• **Work required**: Give the listing again, word for word, and let no picture into it.

┏━━

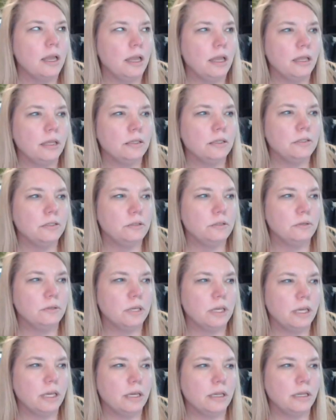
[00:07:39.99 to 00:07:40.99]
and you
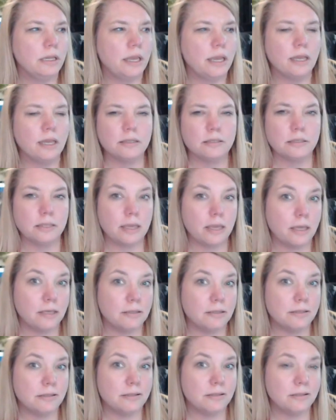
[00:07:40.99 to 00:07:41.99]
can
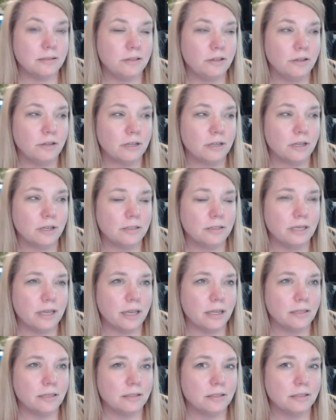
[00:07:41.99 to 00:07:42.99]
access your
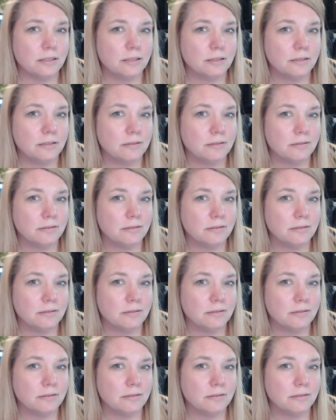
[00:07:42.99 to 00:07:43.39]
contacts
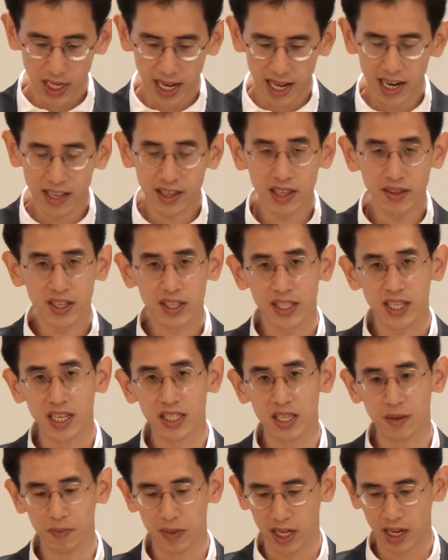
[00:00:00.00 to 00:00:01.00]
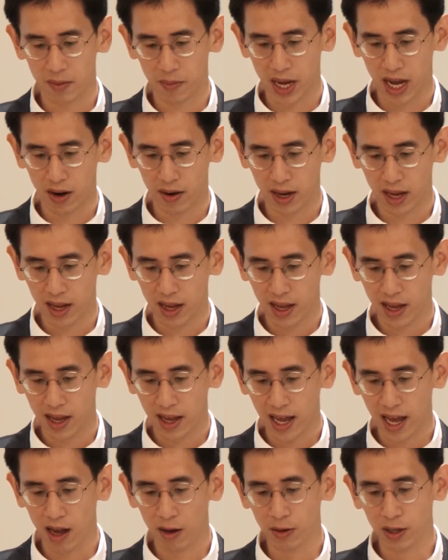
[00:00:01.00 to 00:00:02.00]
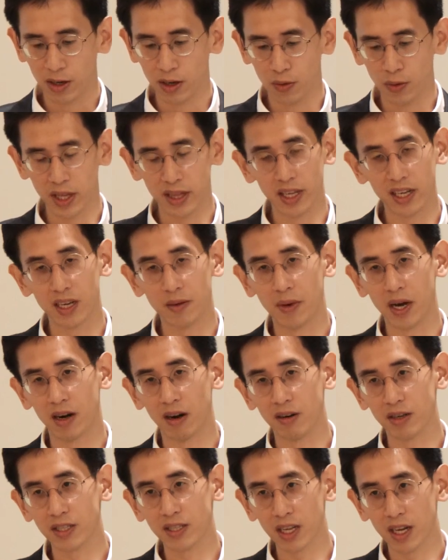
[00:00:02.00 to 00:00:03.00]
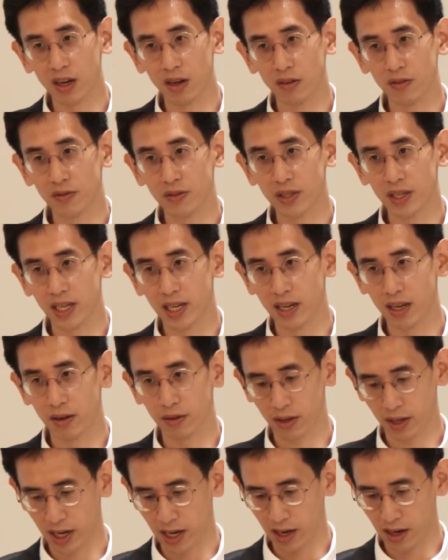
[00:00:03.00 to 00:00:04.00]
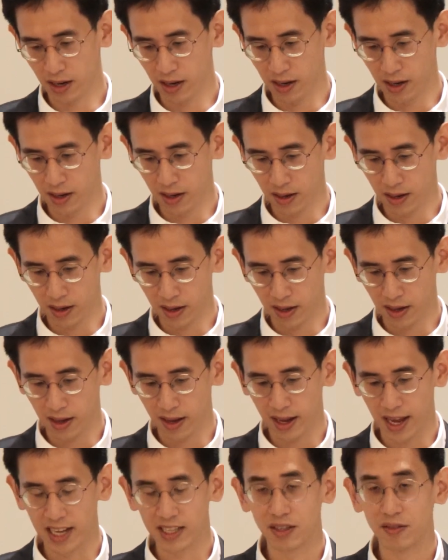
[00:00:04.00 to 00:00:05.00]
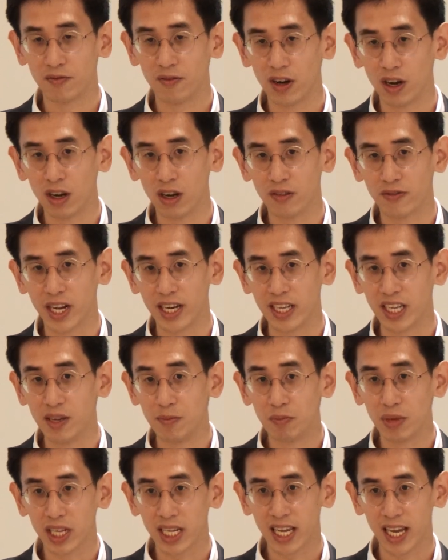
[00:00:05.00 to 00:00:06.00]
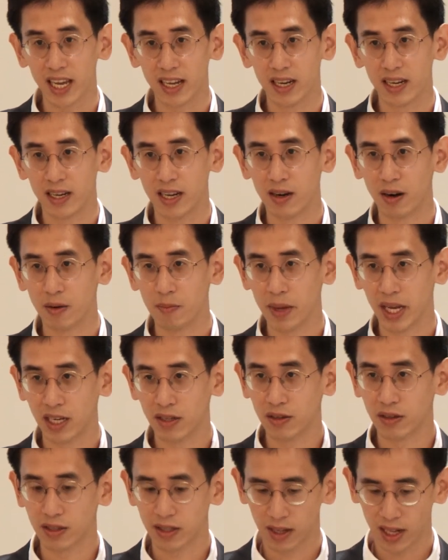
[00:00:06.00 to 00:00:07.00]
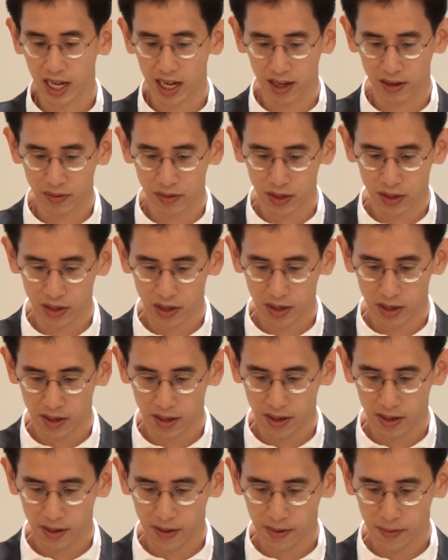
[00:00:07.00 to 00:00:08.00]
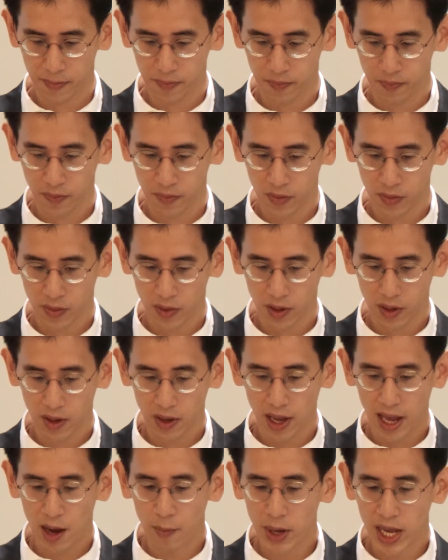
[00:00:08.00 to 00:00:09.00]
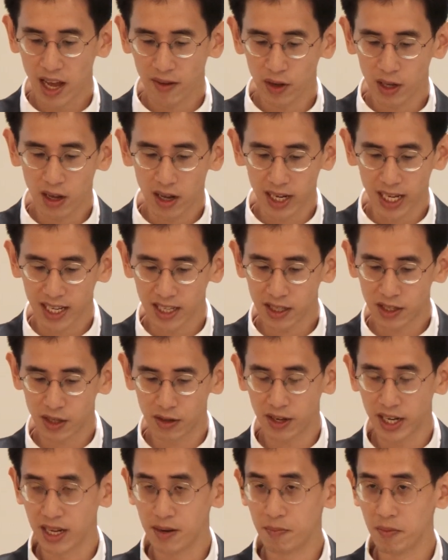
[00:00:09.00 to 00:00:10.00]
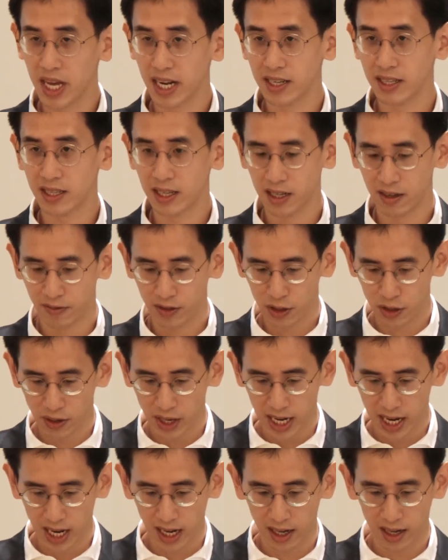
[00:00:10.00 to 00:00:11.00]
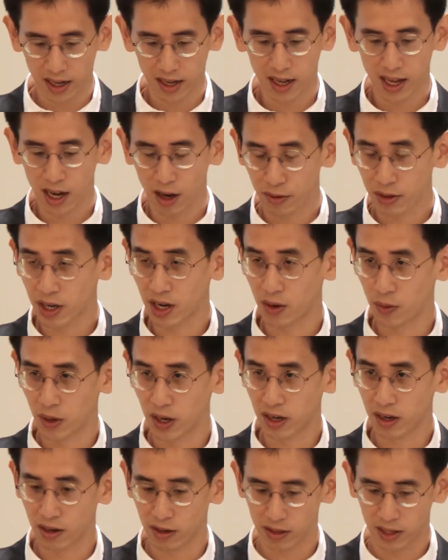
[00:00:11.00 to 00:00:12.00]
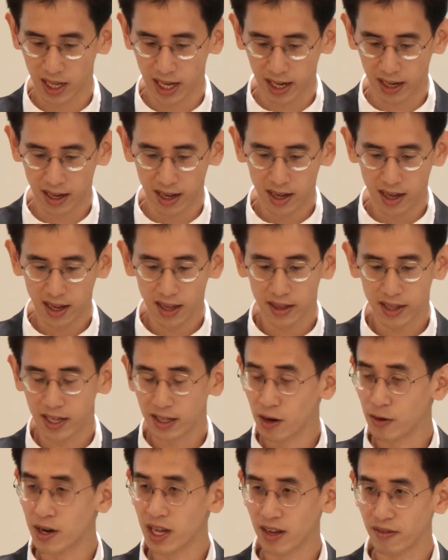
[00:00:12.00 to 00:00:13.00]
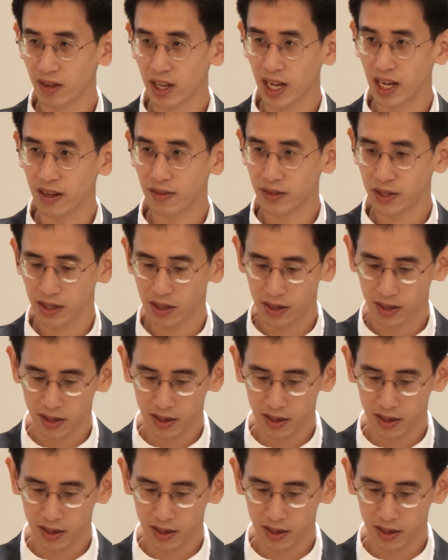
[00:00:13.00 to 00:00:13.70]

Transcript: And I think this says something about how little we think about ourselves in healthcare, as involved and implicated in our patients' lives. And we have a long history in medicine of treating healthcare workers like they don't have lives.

┗━━

• **Answer space**:
[00:07:39.99 to 00:07:40.99]
and you
[00:07:40.99 to 00:07:41.99]
can
[00:07:41.99 to 00:07:42.99]
access your
[00:07:42.99 to 00:07:43.39]
contacts
[00:00:00.00 to 00:00:01.00]
[00:00:01.00 to 00:00:02.00]
[00:00:02.00 to 00:00:03.00]
[00:00:03.00 to 00:00:04.00]
[00:00:04.00 to 00:00:05.00]
[00:00:05.00 to 00:00:06.00]
[00:00:06.00 to 00:00:07.00]
[00:00:07.00 to 00:00:08.00]
[00:00:08.00 to 00:00:09.00]
[00:00:09.00 to 00:00:10.00]
[00:00:10.00 to 00:00:11.00]
[00:00:11.00 to 00:00:12.00]
[00:00:12.00 to 00:00:13.00]
[00:00:13.00 to 00:00:13.70]

Transcript: And I think this says something about how little we think about ourselves in healthcare, as involved and implicated in our patients' lives. And we have a long history in medicine of treating healthcare workers like they don't have lives.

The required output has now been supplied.